South Africa automotive sector let down by labour strikes, port delays, weak infrastructure

South Africa automotive sector let down by labour strikes, port delays, weak infrastructure

The South Africa motor sector is being let down by the country’s unending labour strikes, port delays due to weather and congestion, unreliable rail infrastructure, and high costs for road transportation.

An expert has described these factors as ‘uncontrollable’, and called for an effective supply chain management to boost the ‘ailing’ sector.

Long and painful labour strikes bring production to a standstill, badly affecting productivity and causing loss of revenue.

Rob Williams, DHL South Africa business unit director of automotive supply chain, said: “Production stoppage results in lost vehicle production and lost revenue. It also results in the production not being able to meet the demand.”

He added: “In an environment where strikes plague the industry, not only in the automotive manufacturing sector, but also the transport and fuel industries, it is very difficult for the manufacturers to be consistent.

“Stringent policies therefore need to be put in place when it comes to supply in the sector.”

On transportation, he said: “South Africa is a large country, and as a result significant distances need to be covered by suppliers transporting parts.

“In addition, local component manufacturers need to manage both local and export demands carefully in order for the supply chain to be effective.”

Furthermore, he said that as most local Original Equipment Manufacturers (OEM’s) within the automotive sector do not compete with each other, but rather with their sister plants in other countries, it is imperative that they fulfil their export order obligations.

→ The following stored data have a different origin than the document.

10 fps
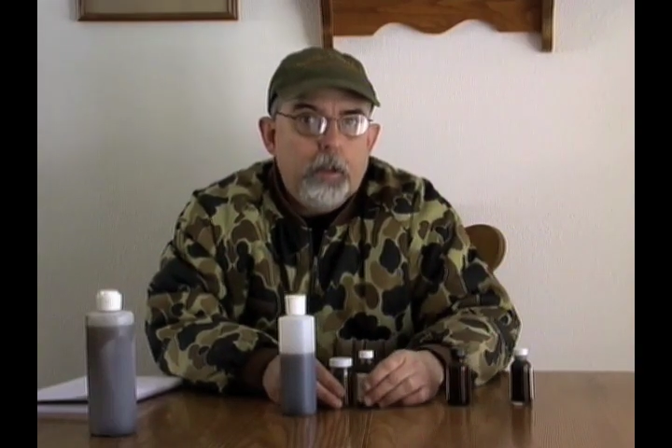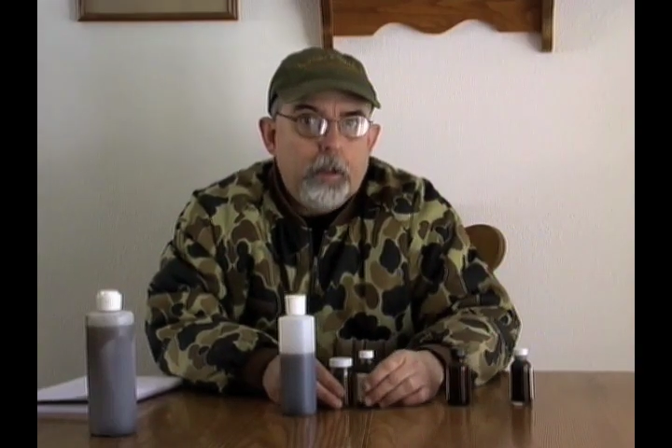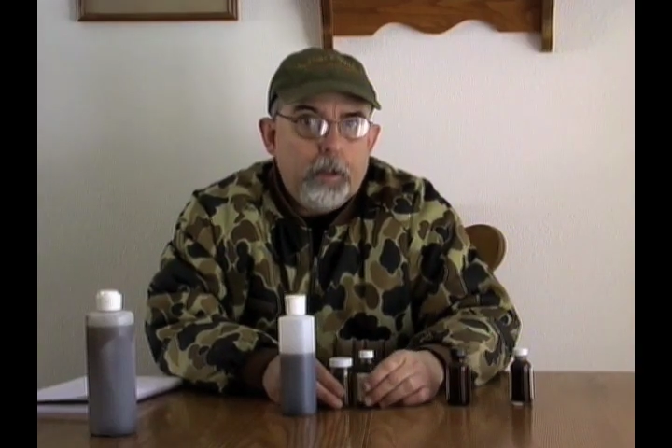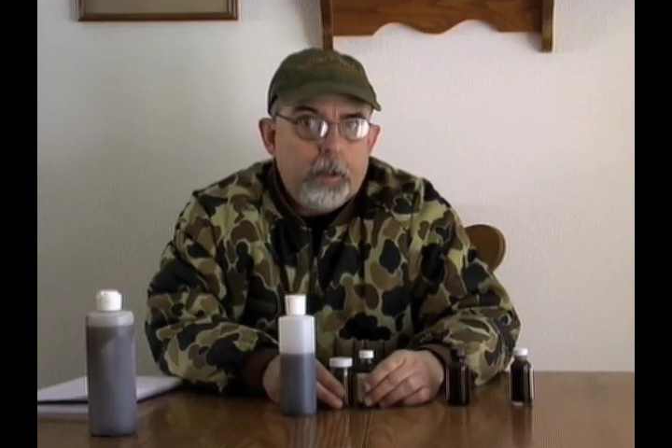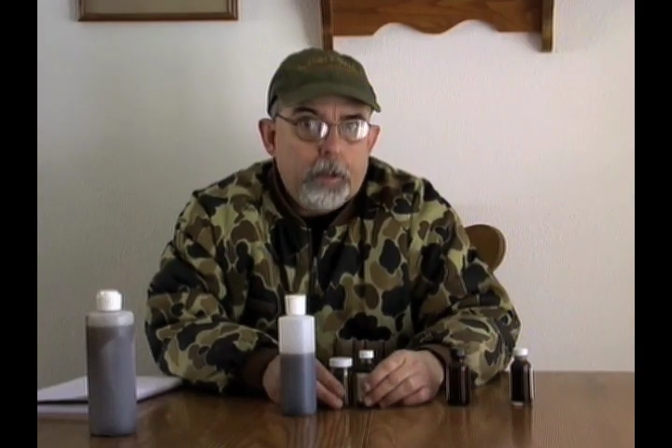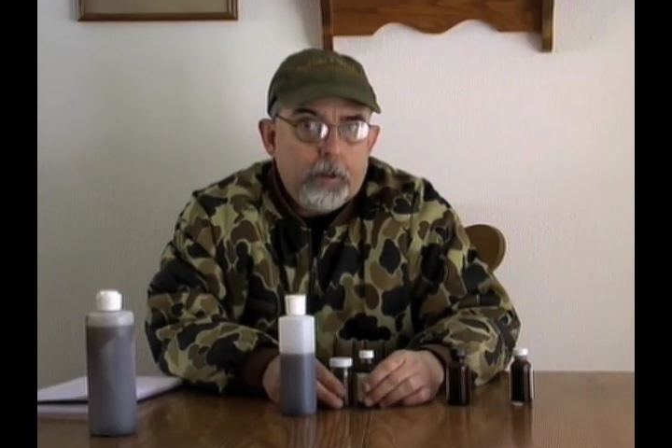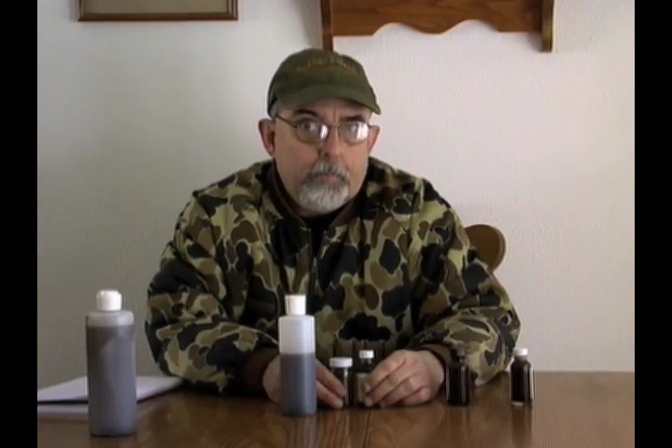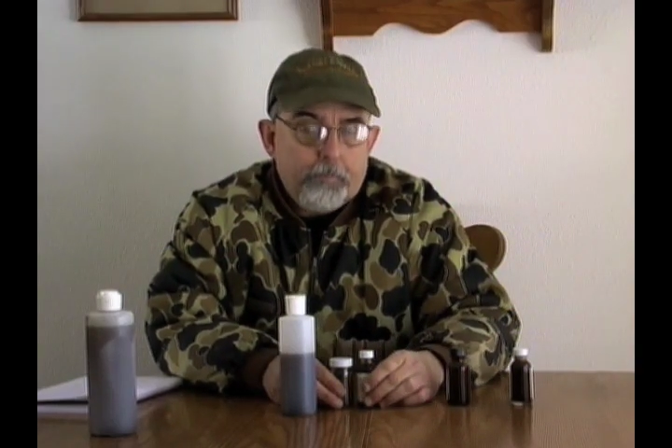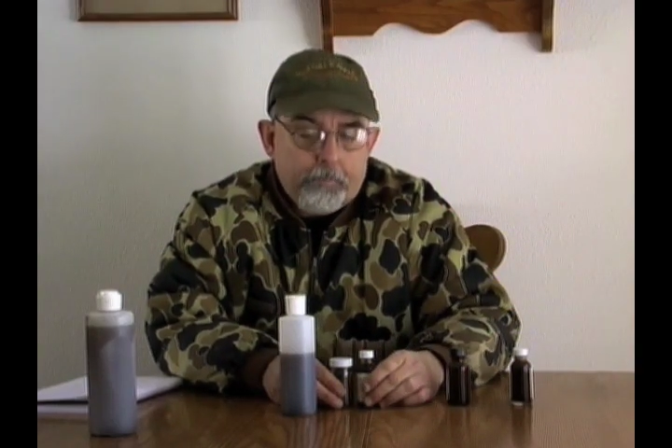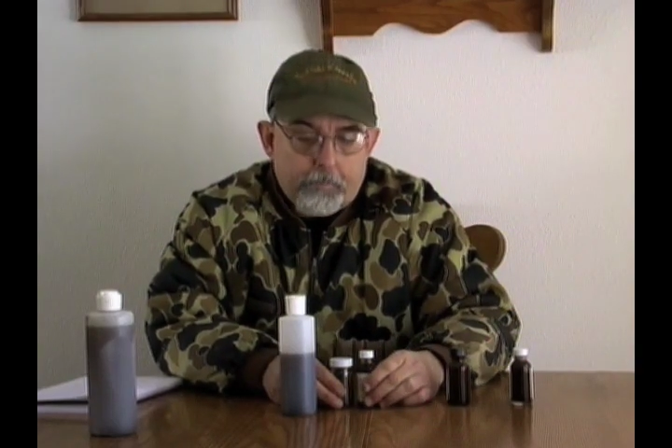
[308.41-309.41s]
and
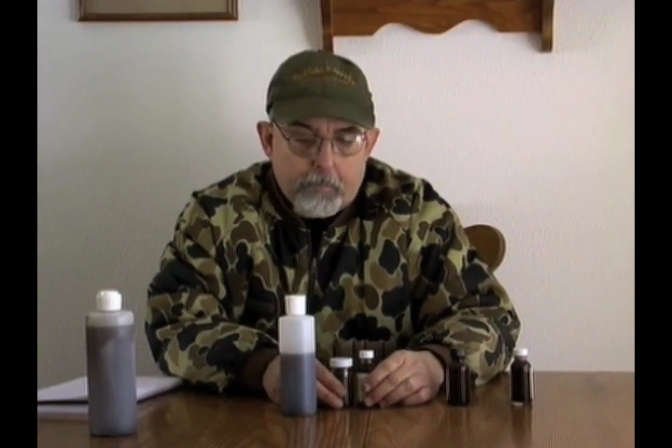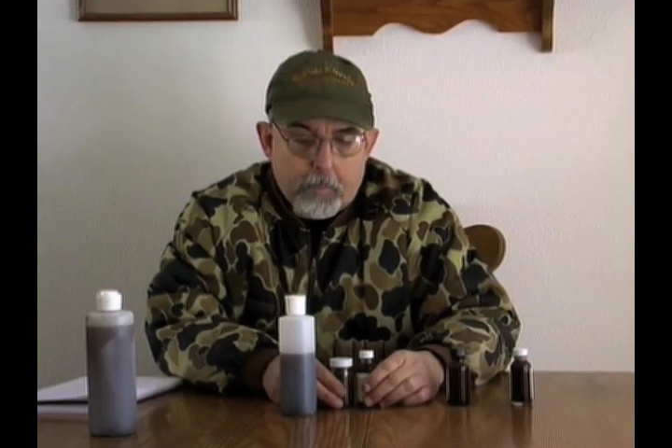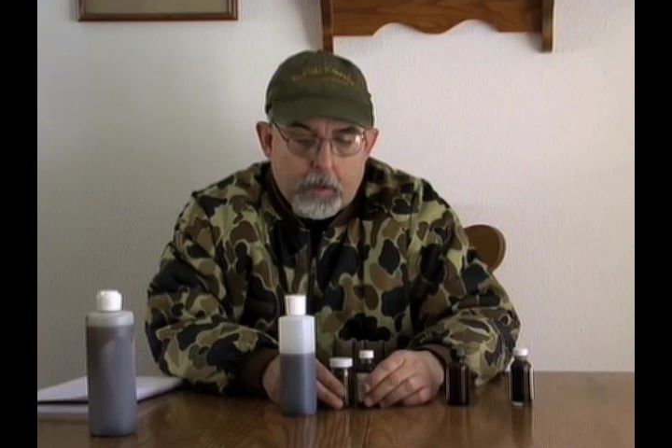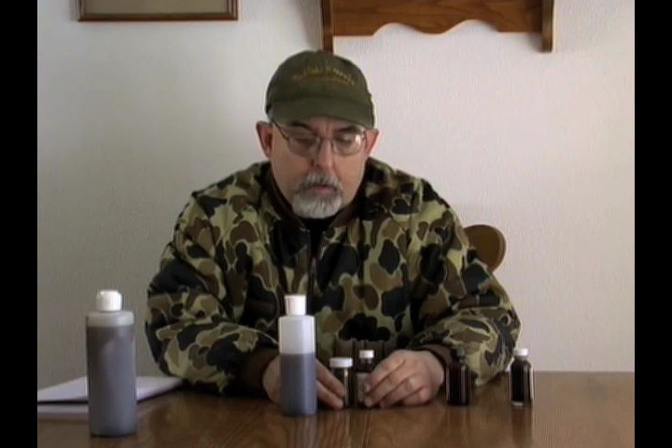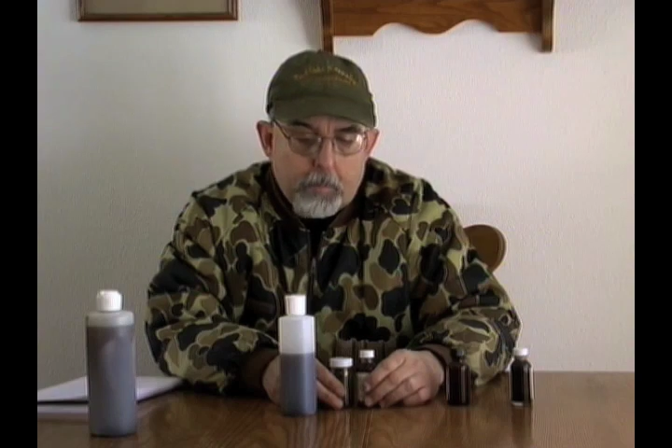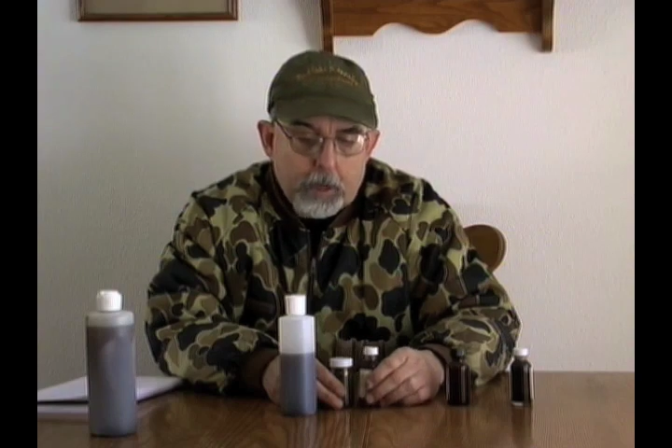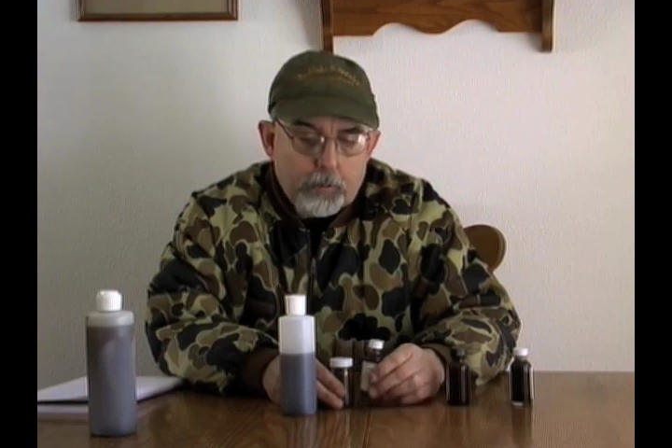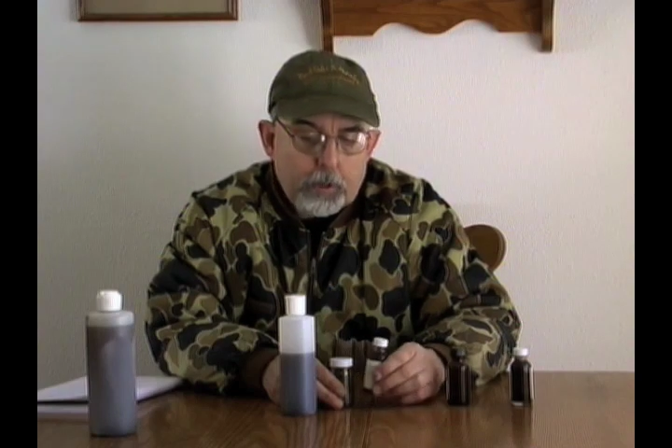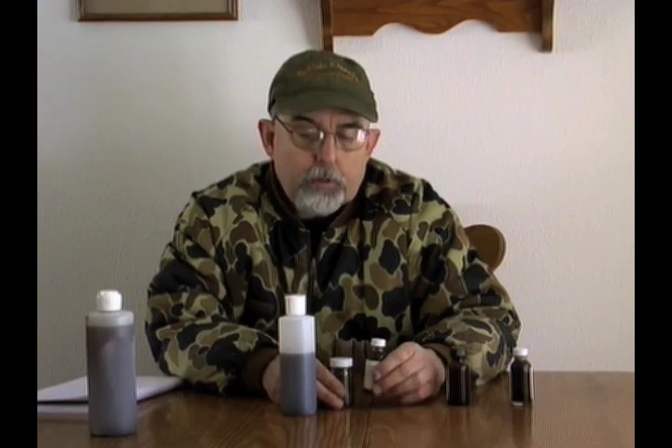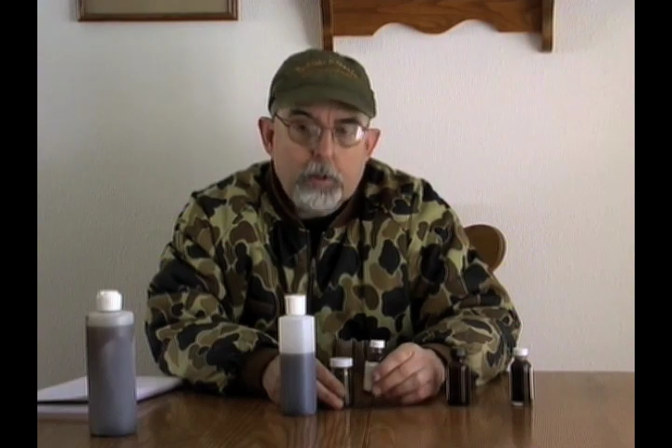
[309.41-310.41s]
a
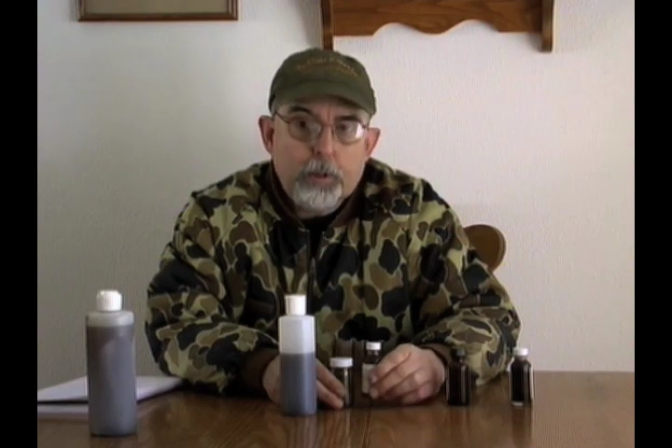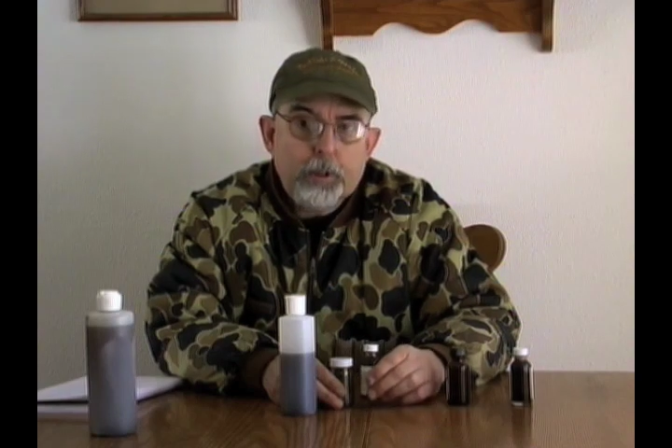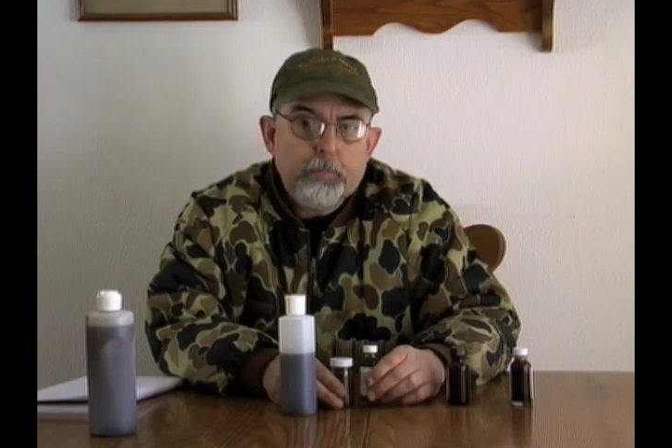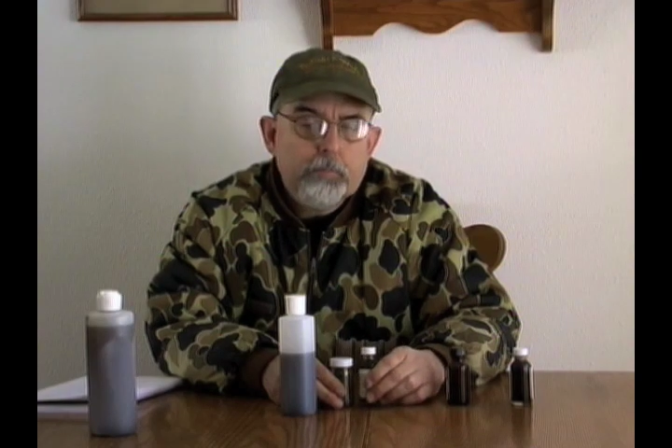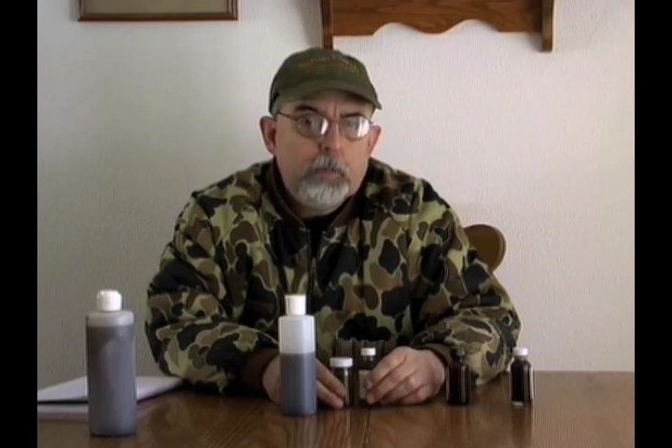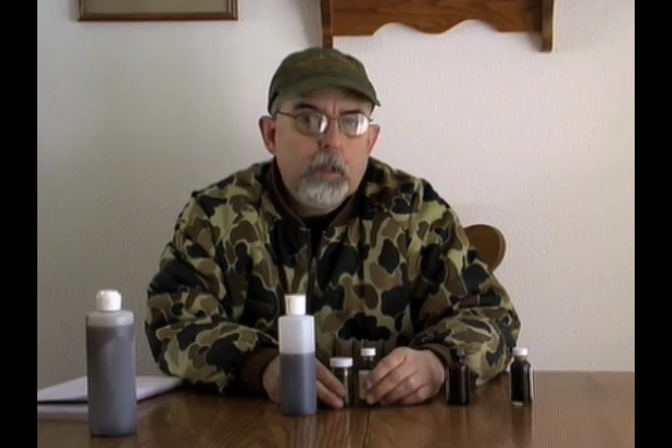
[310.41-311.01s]
matrix lure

Sub-Saharan Africa was fast becoming the next market which automotive clients are expanding into, and many are contemplating opening manufacturing plants in the region, according to Williams.

“Sub-Saharan Africa is at the moment predominately a distributors business, as opposed to the OEM’s full ownership,” he explained.

He urged supply chains to be ever more resilient and agile in order to survive the ‘butterfly effect’.

This means, he said, where a small change at a localised point in the supply chain can result in much wider consequences for the business, such as loss of customers or brand reputation, and billions off their bottom line.

Williams also said that companies risk critical damage to their business if they are not in a position to anticipate and respond to the increasing unpredictability and vulnerability of their supply chains in light of economic volatility, natural disasters and political unrest.

This is something that affects the automotive industry in South Africa frequently, he said.

”Companies that ignore or lag behind in addressing supply chain volatility do so at the peril of their bottom lines and their shareholder confidence,” Williams said.